万国時事周覧

世界中で起こっている様々な出来事について、政治学および統治学を研究する学者の視点から、寸評を書いています。

EUの財政問題―真の解決方法は産業の活性化では

2011年12月10日 16時08分01秒 | ヨーロッパ
EU、財政規律強化へ…最大26か国が新条約(読売新聞) - goo ニュース
 2011年は、EUにとって、財政危機に見舞われた試練の年となりました。新条約の締結により、今後、財政規律の強化や財政支援制度の整備が進められることになりましたが、この問題の真の解決方法は、産業の活性化ではないかと思うのです。

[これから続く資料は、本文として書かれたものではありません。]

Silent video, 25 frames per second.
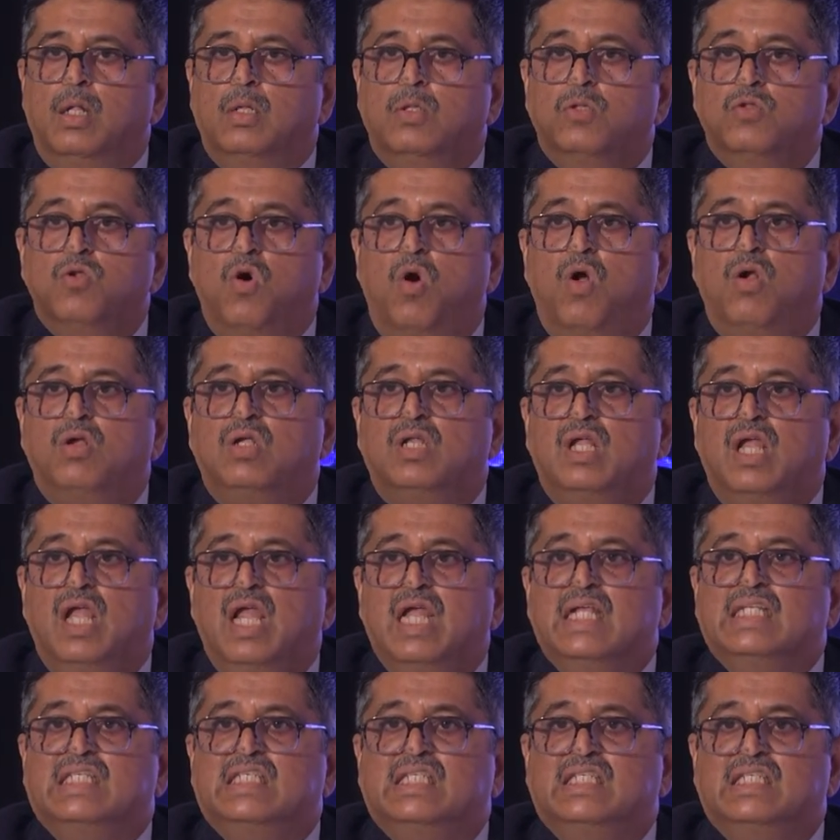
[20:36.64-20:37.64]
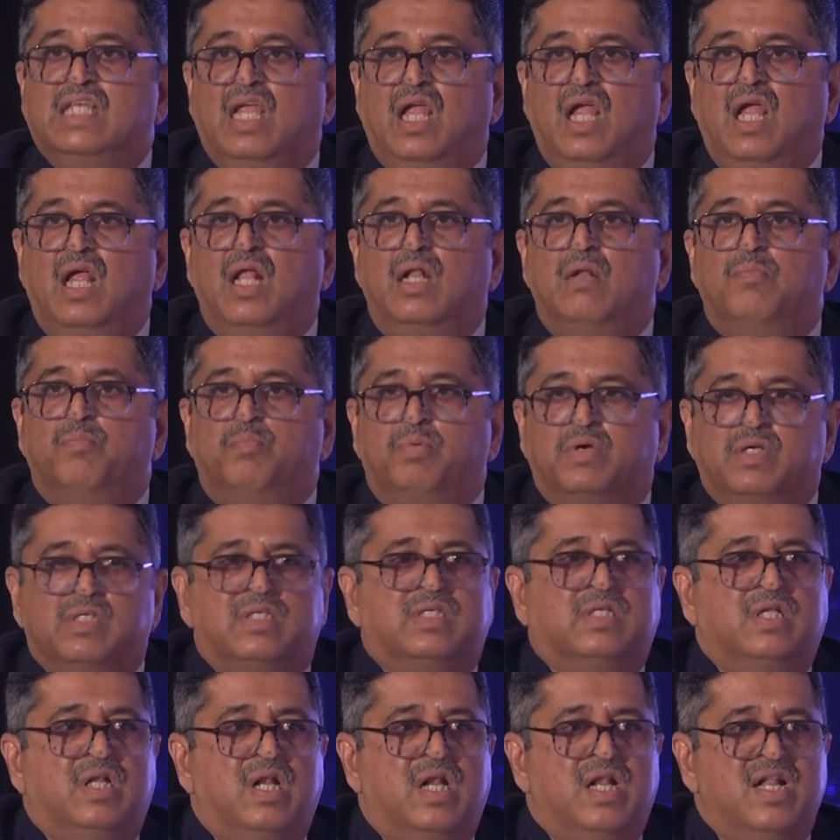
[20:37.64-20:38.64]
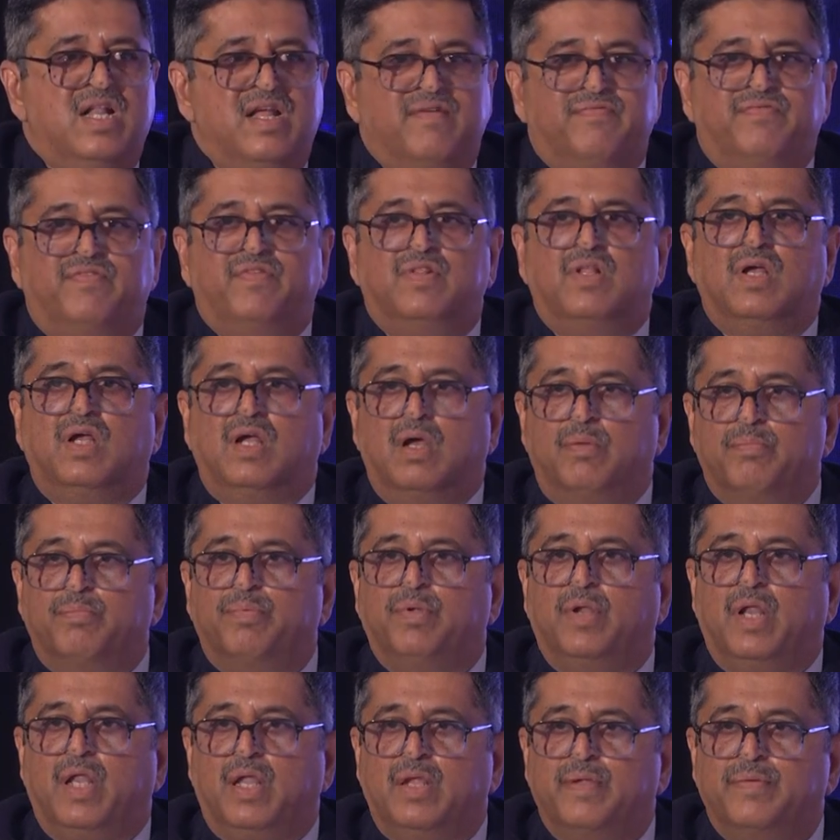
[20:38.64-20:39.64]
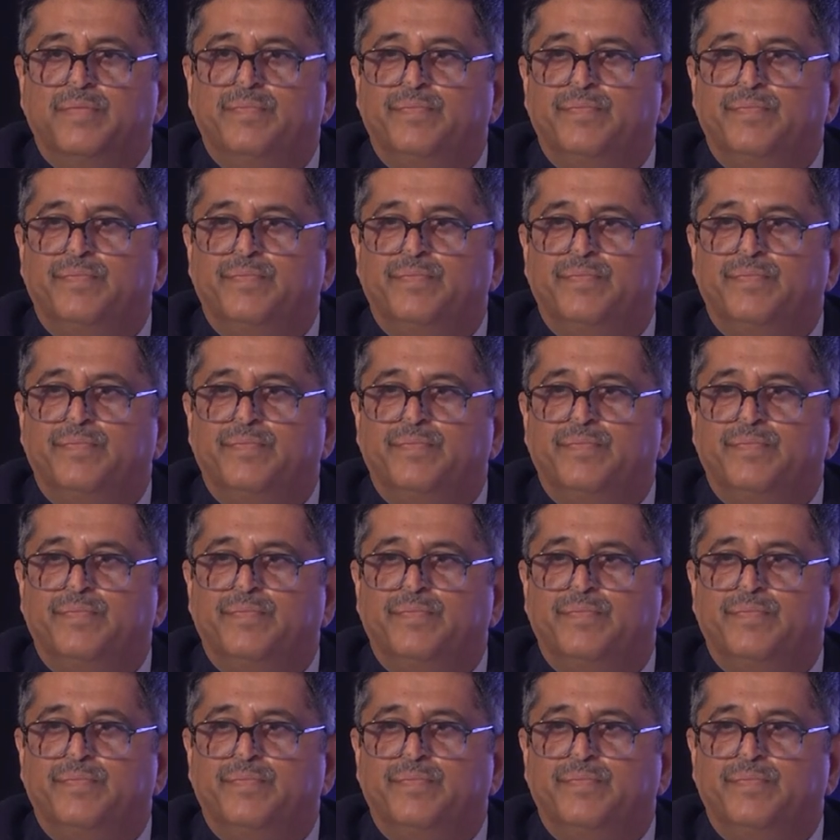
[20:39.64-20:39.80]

Not a single person left the company.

 産業の空洞化は、先進国が共通して抱える問題であり、EU加盟諸国もまた、経済の停滞に苦しんでいます。産業競争力のあるドイツだけは、ユーロ安の波に乗って輸出を伸ばし、すこぶる順調ですが、財政危機に直面している加盟国ほど経済が沈滞しています。この状況のままでは、たとえ財政危機に対応するための制度を整えたとしても、税収の減少をくい止めることはできません。このため、近い将来、再度、財政危機に陥るか、さもなければ、高い福祉レベルや生活水準を切り下げざるを得なくなるのです。財政とは、VAT、法人税、所得税などの税収そのものに支えられているのですから、産業に活力を欠いては、財政問題も解決しません。

 新たにイタリアの首相に就任したマリオ・モンティ氏は、市場統合の経済効果についての報告書―『モンティ報告書』―を作成した人物として知られております。財政危機にある国ほど、広域市場である欧州市場を活かした、産業重視の政策が必要なのではないかと思うのです。